In generale, considerando che le Life Sciences sono un settore in continua evoluzione e che lo stesso si può dire per i trend di nascita delle startup (indipendentemente dal settore di riferimento), come potremmo immaginare l’evoluzione futura dei sistemi dell’innovazione e, quindi, gli scenari che attendono gli innovatori di domani?

Se prendiamo come esempio la storia relativamente recente dell’incubatore di TLS che opera nel settore dal 2007, l’andamento del tipo di aziende ospitate è cambiato radicalmente in perfetta linea con l’evoluzione del mercato tecnologico dell’innovazione.

Le prime aziende erano esclusivamente quelle che facevano ricerca e sviluppo su nuove bio-tecnologie di altissimo livello con enormi aspettative di mercato, bassissima probabilità di successo e necessità di grandi investimenti di capitale di rischio. Gradualmente, negli anni la tipologia di aziende è passata a società di Diagnostica, di Dispositivi medici ed infine, più recentemente, ad aziende impegnate nelle applicazioni ICT per la salute, quella che oggi viene chiamata Digital Health.

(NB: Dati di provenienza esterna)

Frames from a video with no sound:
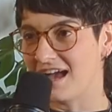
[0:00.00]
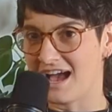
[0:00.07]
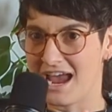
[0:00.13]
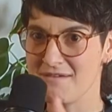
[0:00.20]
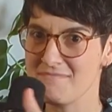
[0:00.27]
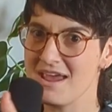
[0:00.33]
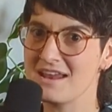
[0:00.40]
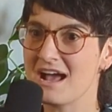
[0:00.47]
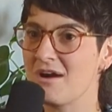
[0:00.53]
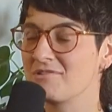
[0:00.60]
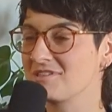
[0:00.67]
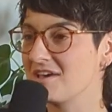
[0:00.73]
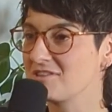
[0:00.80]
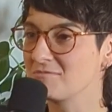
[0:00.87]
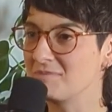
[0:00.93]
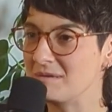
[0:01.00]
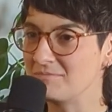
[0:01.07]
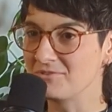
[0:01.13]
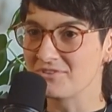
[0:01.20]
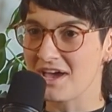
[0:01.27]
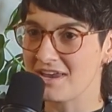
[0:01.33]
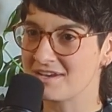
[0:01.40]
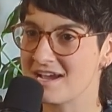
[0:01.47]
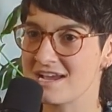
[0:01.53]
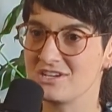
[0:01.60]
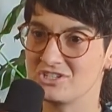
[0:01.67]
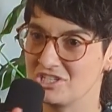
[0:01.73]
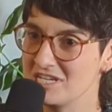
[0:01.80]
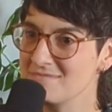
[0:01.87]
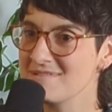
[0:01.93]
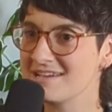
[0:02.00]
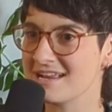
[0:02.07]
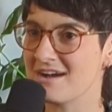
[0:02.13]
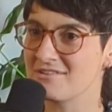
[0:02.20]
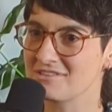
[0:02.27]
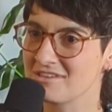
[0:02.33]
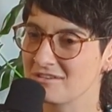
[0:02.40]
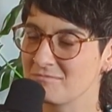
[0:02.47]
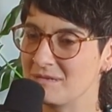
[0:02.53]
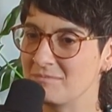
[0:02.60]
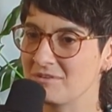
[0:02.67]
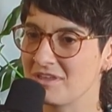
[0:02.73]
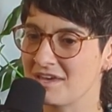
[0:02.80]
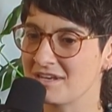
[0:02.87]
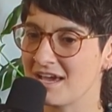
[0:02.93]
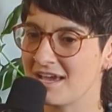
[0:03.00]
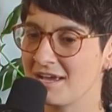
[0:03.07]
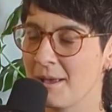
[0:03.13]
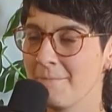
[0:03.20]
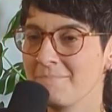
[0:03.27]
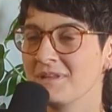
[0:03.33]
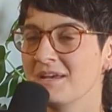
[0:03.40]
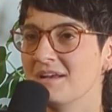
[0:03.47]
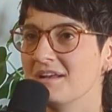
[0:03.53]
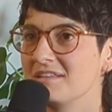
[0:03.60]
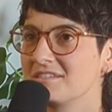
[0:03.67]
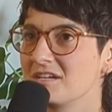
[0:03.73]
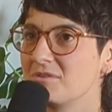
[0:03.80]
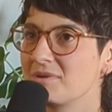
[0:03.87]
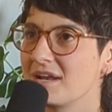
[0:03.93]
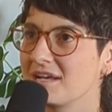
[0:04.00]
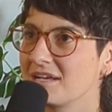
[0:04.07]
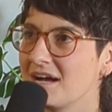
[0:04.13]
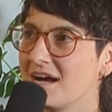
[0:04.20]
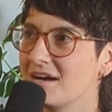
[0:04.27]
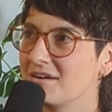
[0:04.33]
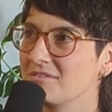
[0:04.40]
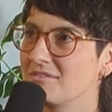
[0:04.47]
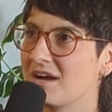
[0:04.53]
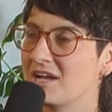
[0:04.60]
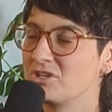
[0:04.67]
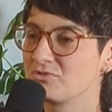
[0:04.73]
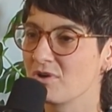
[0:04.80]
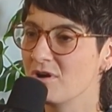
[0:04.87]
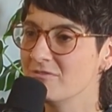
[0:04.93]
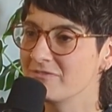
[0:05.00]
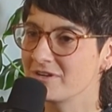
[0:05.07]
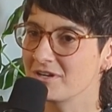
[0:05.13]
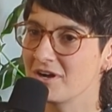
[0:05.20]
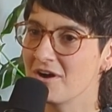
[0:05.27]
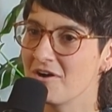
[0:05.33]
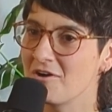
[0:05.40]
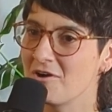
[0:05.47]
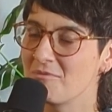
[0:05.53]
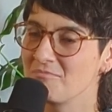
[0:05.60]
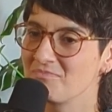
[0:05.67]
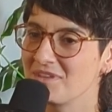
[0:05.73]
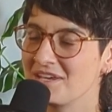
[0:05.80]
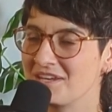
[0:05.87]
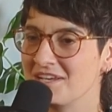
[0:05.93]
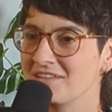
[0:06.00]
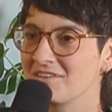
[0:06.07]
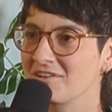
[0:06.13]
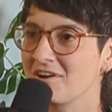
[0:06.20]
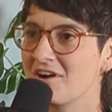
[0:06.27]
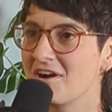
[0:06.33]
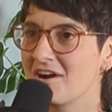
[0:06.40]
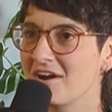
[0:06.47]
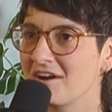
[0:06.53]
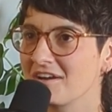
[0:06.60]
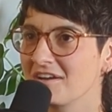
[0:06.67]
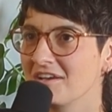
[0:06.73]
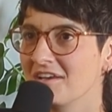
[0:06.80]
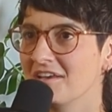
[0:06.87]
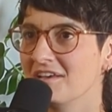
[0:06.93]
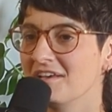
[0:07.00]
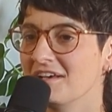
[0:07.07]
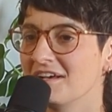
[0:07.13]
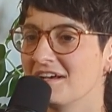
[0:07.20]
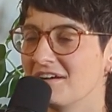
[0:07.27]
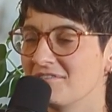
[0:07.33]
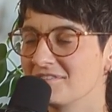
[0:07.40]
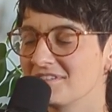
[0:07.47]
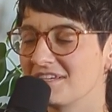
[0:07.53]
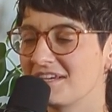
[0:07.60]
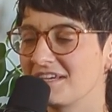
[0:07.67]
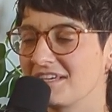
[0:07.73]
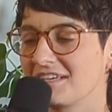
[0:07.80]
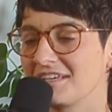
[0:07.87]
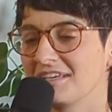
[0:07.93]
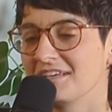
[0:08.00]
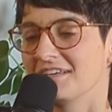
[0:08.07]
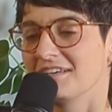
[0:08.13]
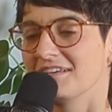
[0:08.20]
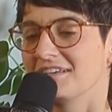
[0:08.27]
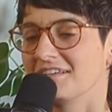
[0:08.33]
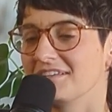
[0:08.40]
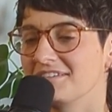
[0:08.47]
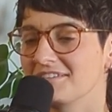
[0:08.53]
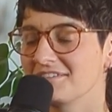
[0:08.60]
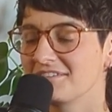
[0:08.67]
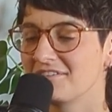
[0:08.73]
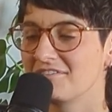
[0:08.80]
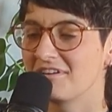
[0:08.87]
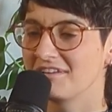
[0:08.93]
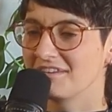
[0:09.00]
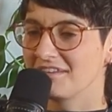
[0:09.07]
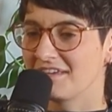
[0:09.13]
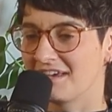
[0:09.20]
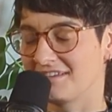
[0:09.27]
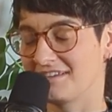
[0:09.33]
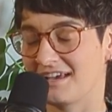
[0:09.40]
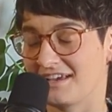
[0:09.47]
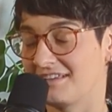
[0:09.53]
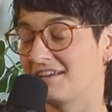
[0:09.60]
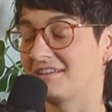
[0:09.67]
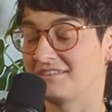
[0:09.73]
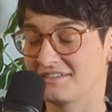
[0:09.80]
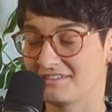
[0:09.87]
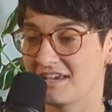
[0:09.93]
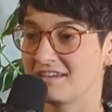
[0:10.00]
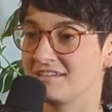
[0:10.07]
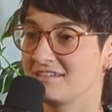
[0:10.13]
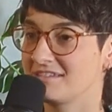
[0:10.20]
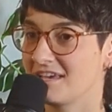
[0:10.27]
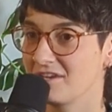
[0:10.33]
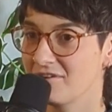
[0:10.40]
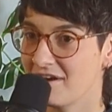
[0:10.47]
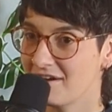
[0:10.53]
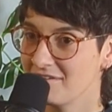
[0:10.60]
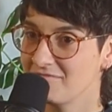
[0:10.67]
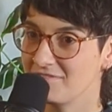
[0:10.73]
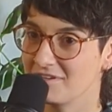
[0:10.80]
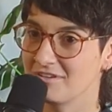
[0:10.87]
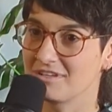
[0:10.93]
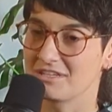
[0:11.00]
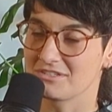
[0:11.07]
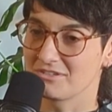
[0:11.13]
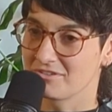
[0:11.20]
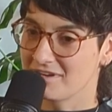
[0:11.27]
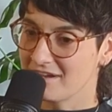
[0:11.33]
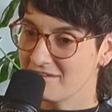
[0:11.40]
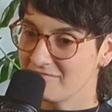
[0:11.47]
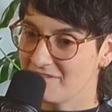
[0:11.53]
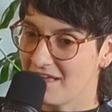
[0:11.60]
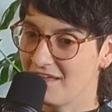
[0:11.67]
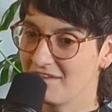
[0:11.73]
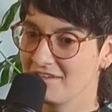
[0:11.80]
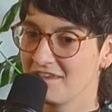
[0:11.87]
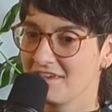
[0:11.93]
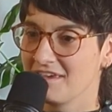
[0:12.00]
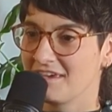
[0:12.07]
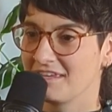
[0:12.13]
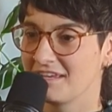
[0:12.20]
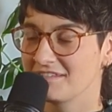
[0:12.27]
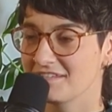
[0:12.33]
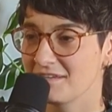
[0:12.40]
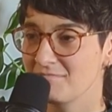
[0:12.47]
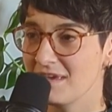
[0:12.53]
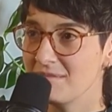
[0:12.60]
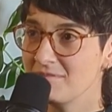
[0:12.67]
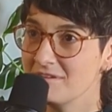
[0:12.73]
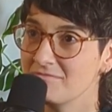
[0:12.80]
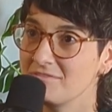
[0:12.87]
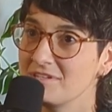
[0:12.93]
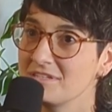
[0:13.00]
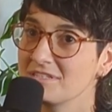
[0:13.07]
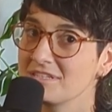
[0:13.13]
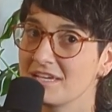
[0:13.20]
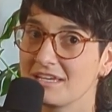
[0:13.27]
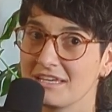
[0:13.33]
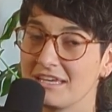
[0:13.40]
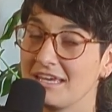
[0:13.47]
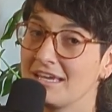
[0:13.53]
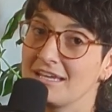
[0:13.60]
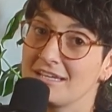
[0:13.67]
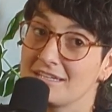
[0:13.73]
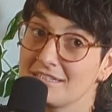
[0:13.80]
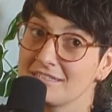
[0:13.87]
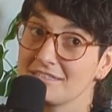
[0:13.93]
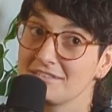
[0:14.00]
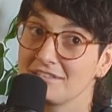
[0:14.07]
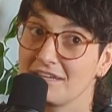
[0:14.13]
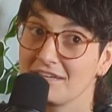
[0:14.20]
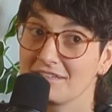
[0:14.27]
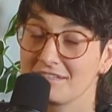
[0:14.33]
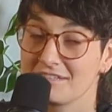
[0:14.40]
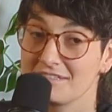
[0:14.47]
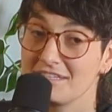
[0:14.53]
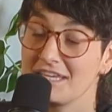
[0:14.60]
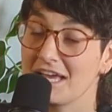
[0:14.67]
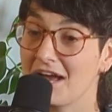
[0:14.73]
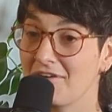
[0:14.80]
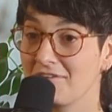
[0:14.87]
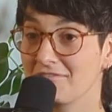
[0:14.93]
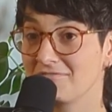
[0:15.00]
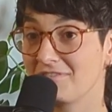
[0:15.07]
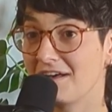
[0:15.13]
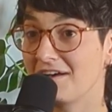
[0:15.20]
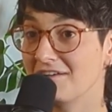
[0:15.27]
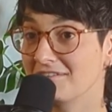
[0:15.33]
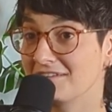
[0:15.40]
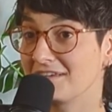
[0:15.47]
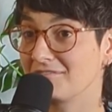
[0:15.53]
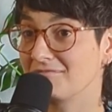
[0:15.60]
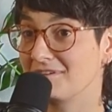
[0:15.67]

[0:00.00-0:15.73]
I made out with other people that night. She made out with other people that night. And so when I drove her home, and in the car I was like, so I need to tell you how I feel. And I told her how I felt. And I said, maybe if we just like kissed, like to see how it felt, like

Oggi l’innovazione in campo biomedico è basata sull’approccio della Medicina Personalizzata e passa necessariamente dalla necessità di analizzare grandi quantità di dati richiedendo nuove competenze e tecnologie come Intelligenza Artificiale, Machine Learning e Big Data Analysis.

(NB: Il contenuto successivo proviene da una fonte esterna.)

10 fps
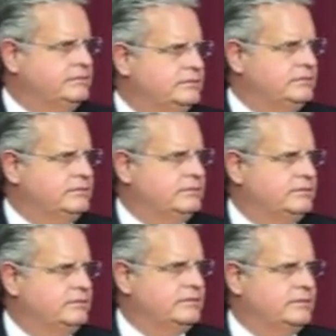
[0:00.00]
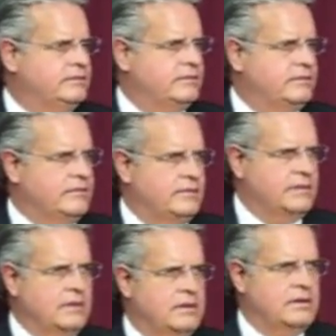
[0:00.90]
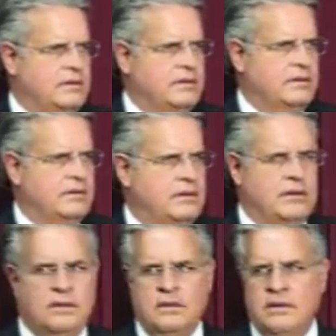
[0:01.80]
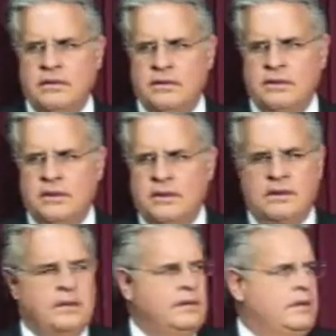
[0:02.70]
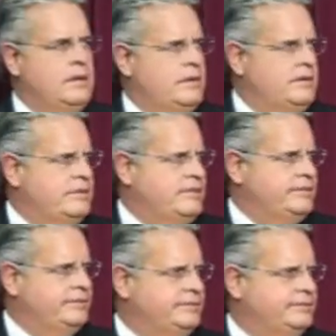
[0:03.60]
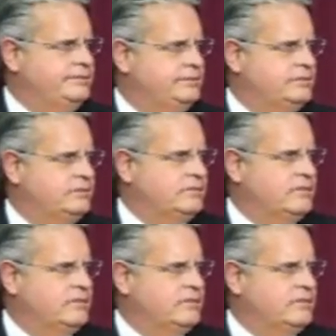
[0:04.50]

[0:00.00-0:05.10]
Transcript: No words are spoken by the person on screen.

Anche i meccanismi dell’innovazione stanno cambiando: si va sempre di più verso sistemi aperti in cui soggetti diversi per natura e competenze devono mettersi insieme per trovare la soluzione a problematiche per le quali la tecnologia verticale da sola non riesce a dare una risposta efficace. Anche i soggetti istituzionalmente dedicati al supporto dello startup d’impresa dovranno adeguarsi a questi nuovi paradigmi facendo leva sulla creazione di reti sempre più allargate che sappiano seguire e cavalcare la transizione digitale di processi e servizi che stiamo vivendo in questi anni e che ci aspetta in futuro. Gli innovatori di domani sono soggetti in grado di integrare competenze complementari su piattaforme digitali in grado di offrire soluzioni personalizzate.